Лесорубы расступаются, чтобы посмотреть на Сигруда, который стоит возле тележки, выпрямив спину. Но тут они замечают, что его взгляд сделался намного ярче и чище, чем им помнится, и он не только стоит прямо, но еще и кажется выше ростом — вообще-то намного выше, как будто его хребет каким-то образом удлинился на три дюйма.
— В каком смысле — что случилось с Комайд? — спрашивает Павлик. — Она умерла, разумеется.
Сигруд не сводит с него взгляда.
— Умерла? Ее… Она умерла?
— Она и еще куча народу. Новость передали по телеграфу сегодня утром. Ее взорвали вместе с половиной фешенебельного отеля в центре Аханастана, шесть дней назад, множество людей поги…

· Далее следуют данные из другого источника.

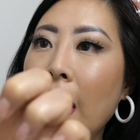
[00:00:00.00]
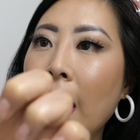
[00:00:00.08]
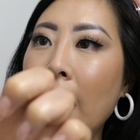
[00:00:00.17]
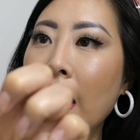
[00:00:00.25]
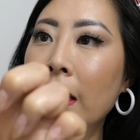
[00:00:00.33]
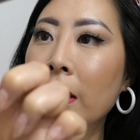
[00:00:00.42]

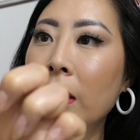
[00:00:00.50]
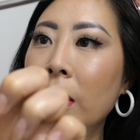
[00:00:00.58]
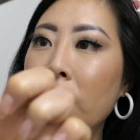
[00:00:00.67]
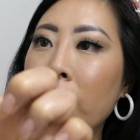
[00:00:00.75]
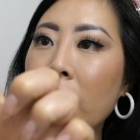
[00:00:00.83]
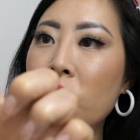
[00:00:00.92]
And
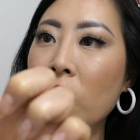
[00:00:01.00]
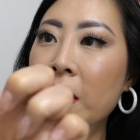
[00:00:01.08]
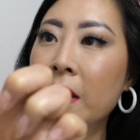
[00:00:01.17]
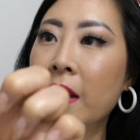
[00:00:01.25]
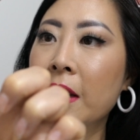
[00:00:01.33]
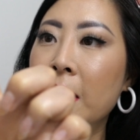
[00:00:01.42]
you can
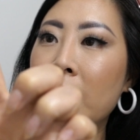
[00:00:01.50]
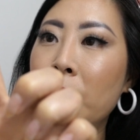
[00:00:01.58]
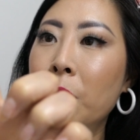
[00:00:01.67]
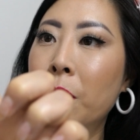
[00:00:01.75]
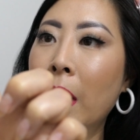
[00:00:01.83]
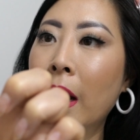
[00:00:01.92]
adjust this
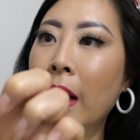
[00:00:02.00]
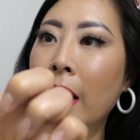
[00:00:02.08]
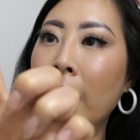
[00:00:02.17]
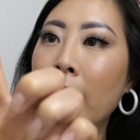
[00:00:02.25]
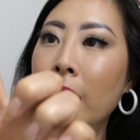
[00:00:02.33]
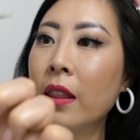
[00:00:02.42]

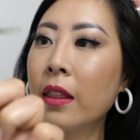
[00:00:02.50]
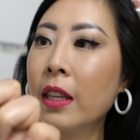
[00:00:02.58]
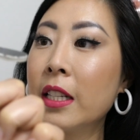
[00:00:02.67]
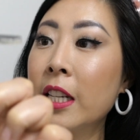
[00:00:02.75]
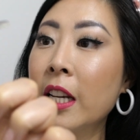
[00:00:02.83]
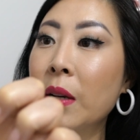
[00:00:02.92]
by the
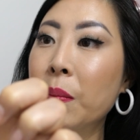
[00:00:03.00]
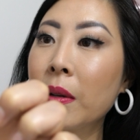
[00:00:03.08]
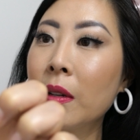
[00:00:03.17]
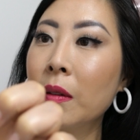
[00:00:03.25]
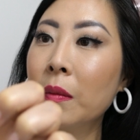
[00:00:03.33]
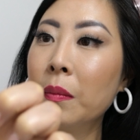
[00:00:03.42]
tip,
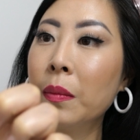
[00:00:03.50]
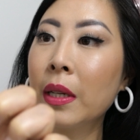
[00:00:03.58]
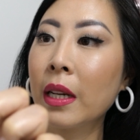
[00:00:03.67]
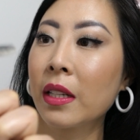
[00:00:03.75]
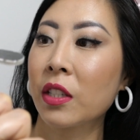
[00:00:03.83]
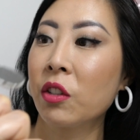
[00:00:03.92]

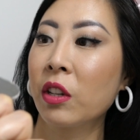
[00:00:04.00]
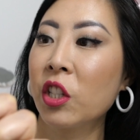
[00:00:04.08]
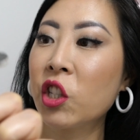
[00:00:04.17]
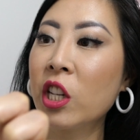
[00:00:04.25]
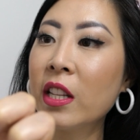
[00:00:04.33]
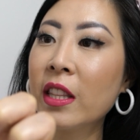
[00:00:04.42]
because you can
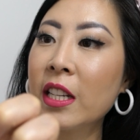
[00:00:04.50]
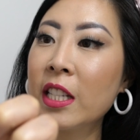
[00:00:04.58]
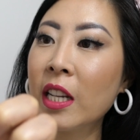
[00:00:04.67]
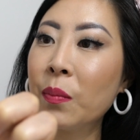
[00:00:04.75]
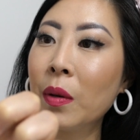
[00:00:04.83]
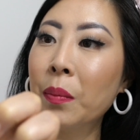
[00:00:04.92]
cheat the
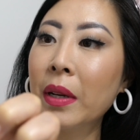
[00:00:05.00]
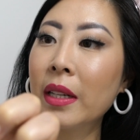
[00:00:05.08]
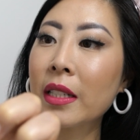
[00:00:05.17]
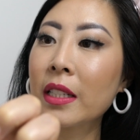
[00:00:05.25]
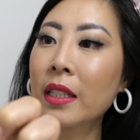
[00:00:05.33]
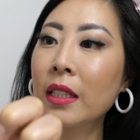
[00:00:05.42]
tip a
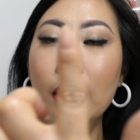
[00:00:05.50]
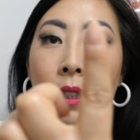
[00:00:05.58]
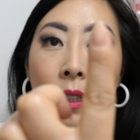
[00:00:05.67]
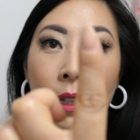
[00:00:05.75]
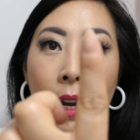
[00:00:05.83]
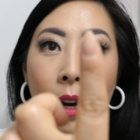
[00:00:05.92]
bit.
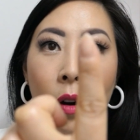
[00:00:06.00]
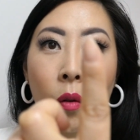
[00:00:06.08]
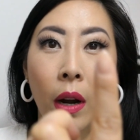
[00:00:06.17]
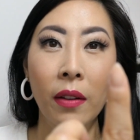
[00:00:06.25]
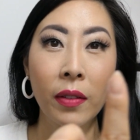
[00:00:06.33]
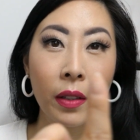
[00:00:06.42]
Now
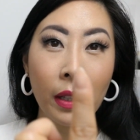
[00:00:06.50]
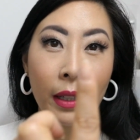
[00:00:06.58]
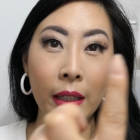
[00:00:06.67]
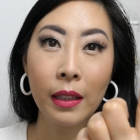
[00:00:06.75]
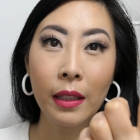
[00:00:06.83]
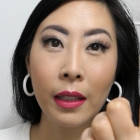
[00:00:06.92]
I feel
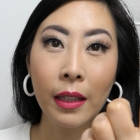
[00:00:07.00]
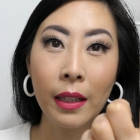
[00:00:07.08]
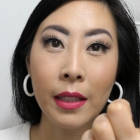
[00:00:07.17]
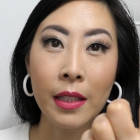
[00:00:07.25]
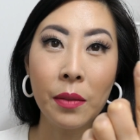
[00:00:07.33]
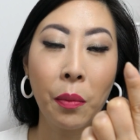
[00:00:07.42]
like
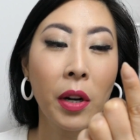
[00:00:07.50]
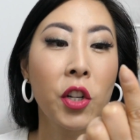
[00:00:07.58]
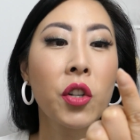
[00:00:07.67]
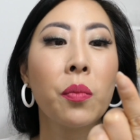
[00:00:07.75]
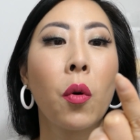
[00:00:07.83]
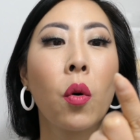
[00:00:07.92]
it's
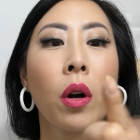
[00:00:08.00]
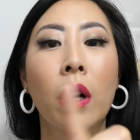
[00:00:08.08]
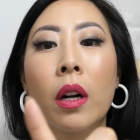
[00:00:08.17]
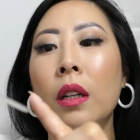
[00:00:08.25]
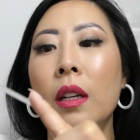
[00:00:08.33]
much more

Сигруд делает шаг к Павлику.
— Тогда откуда они знают? С чего вдруг они уверены, что она мертва? Они знают наверняка?!
Павлик не знает, что сказать, а Сигруд приближается — и вот громила-дрейлинг уже нависает над лесорубом, словно одна из тех пихт, которые они валят каждый день.
— Ну, э-э… Ну они же нашли тело, конечно! Или то, что от него осталось. Будут пышные похороны, и все такое, об этом во всех газетах пишут!

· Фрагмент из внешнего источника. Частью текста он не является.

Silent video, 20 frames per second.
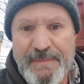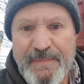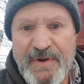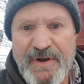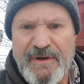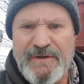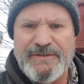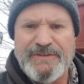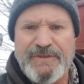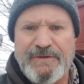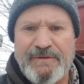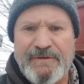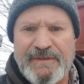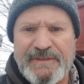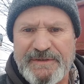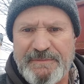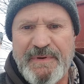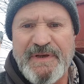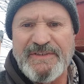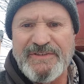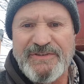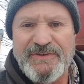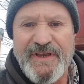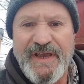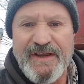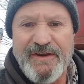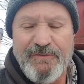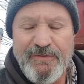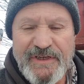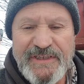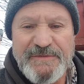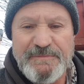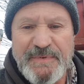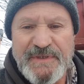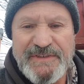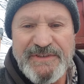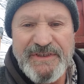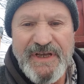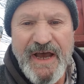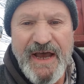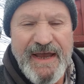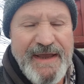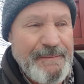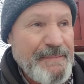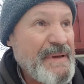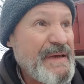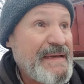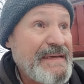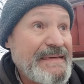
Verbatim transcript: but also especially at Christmas time?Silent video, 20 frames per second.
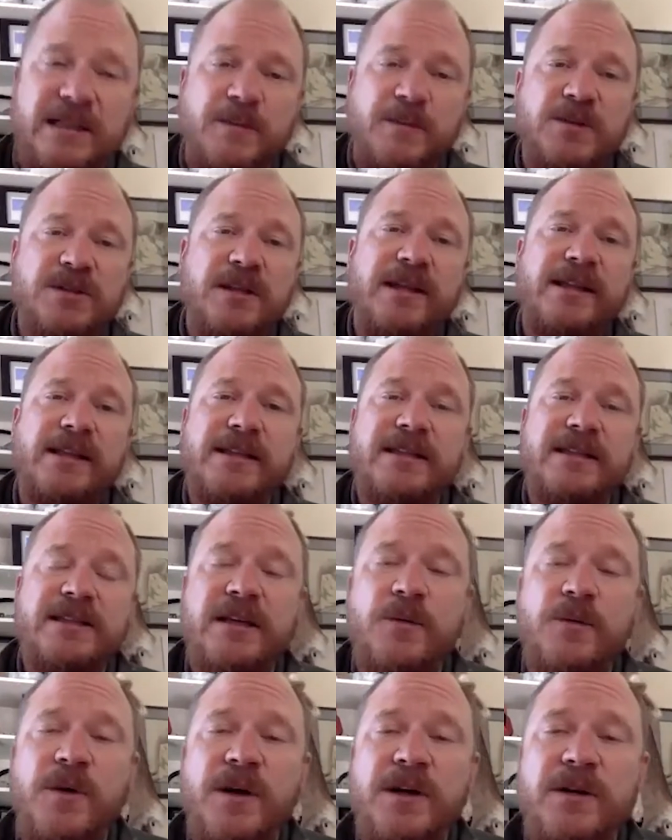because most likely
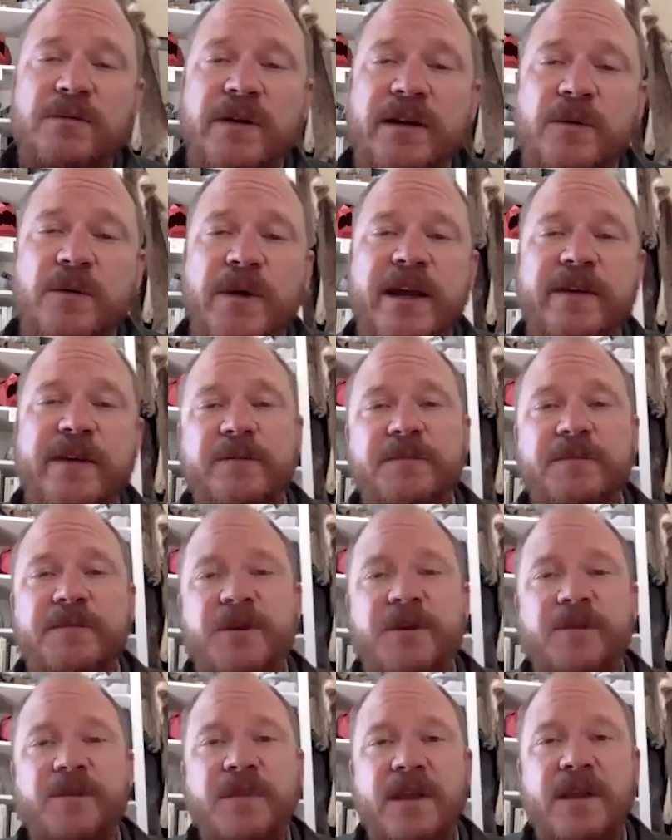it's going to want to run away from you.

— Почему Комайд? — спрашивает кто-то. — Она была премьер-министром больше десяти лет назад. Зачем убивать того, кто уже не при делах?
— Откуда мне знать? — огрызается Павлик. — Может, кто-то отомстил за давнюю обиду. Она разозлила почти всех, пока была в должности; говорят, список подозреваемых такой длинный, что им можно дважды обернуть квартал.
Сигруд медленно поворачивается и опять смотрит на Павлика.
— Значит, — тихо говорит дрейлинг, — они не знают, кто… сделал с нею это?
— Если и знают, то не говорят, — отвечает Павлик.
Сигруд замолкает, и выражение шока и ужаса на его лице сменяется чем-то новым: быть может, мрачной твердостью, словно он только что принял решение, которое откладывал слишком долго.
— Ну хватит, — говорит бригадир. — Дрейлинг, кончай придуриваться и помоги разгрузить телегу.
Другие лесорубы спешат взяться за дело, но Сигруд стоит как вкопанный.
— Бьорн? — спрашивает бригадир. — Бьорн! Впрягайся, ты, ленивая задница!
— Нет, — тихо отвечает дрейлинг.
— Что? «Нет»? В каком смысле «нет»?
— В прямом, — говорит Сигруд. — Я больше не такой, довольно.
Бригадир решительно подходит к нему и хватает за руку.
— Ты будешь таким, каким я, мать твою, тебя назо…
Сигруд поворачивается, и внезапно голова бригадира откидывается назад. Потом Сигруд крутит его, вертит и швыряет на землю. Бригадир лежит, скрюченными пальцами хватая себя за горло, давится и кашляет, и другие лесорубы лишь через несколько секунд понимают, что дрейлинг ударил его в трахею — одним резким движением, таким быстрым, что его оказалось трудно заметить.